▶ [DIRECTIONS] Would you retype the lines from the one that holds "[00:00:00.00 to 00:00:00.90]" to the final line of the entries below, both ends included and exactly as written, but without pictures?

* * *

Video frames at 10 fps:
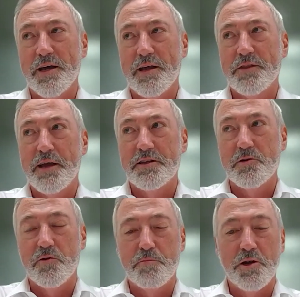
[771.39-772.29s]
at that
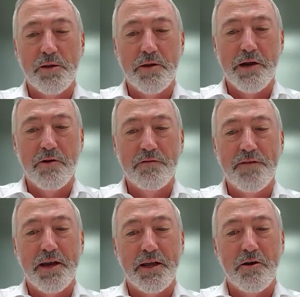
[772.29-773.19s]
sort of preliminary
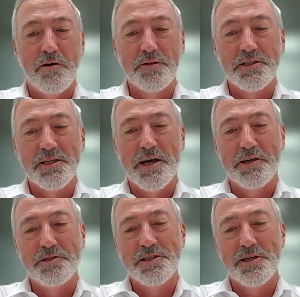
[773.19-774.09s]
funding offer stage.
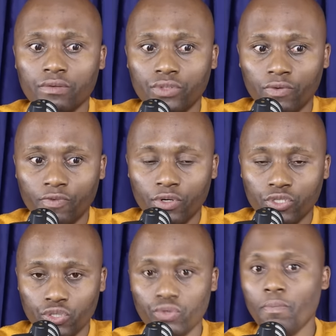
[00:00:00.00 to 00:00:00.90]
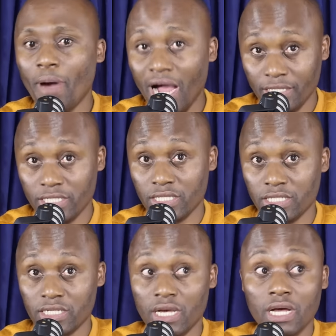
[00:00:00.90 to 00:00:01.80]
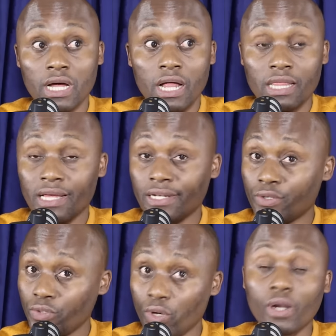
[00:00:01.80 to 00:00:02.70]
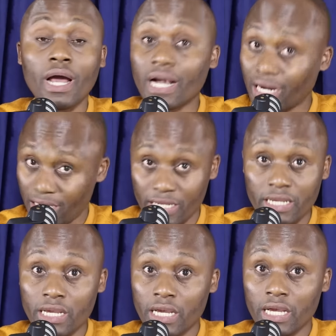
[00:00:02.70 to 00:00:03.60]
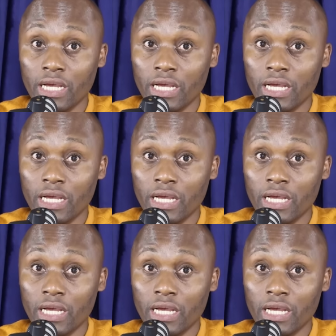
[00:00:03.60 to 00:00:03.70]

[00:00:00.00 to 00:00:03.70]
you've got two parties that do not agree,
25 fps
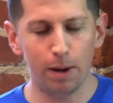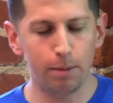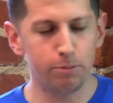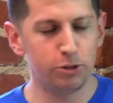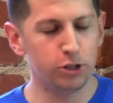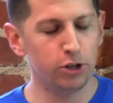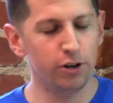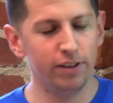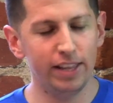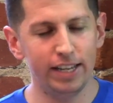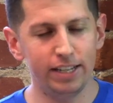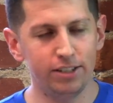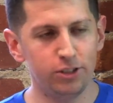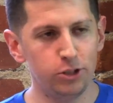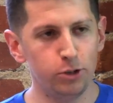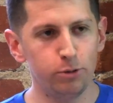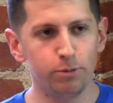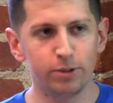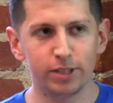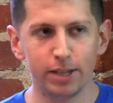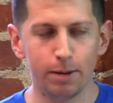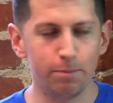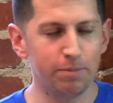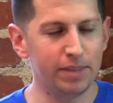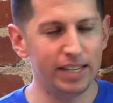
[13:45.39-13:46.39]
I'm sure they
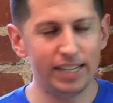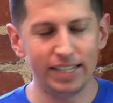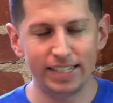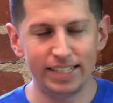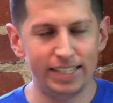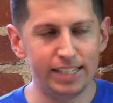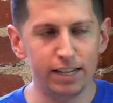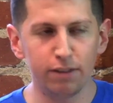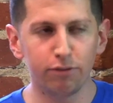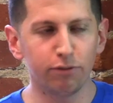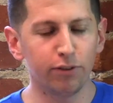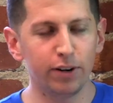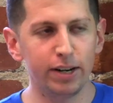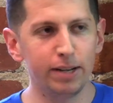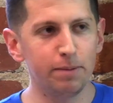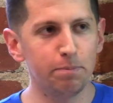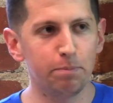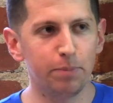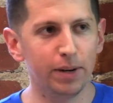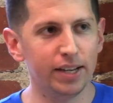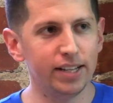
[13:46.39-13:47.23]
do something different.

* * *

▶ [SOLUTION TO THIS PROBLEM]
[00:00:00.00 to 00:00:00.90]
[00:00:00.90 to 00:00:01.80]
[00:00:01.80 to 00:00:02.70]
[00:00:02.70 to 00:00:03.60]
[00:00:03.60 to 00:00:03.70]

[00:00:00.00 to 00:00:03.70]
you've got two parties that do not agree,
25 fps
[13:45.39-13:46.39]
I'm sure they
[13:46.39-13:47.23]
do something different.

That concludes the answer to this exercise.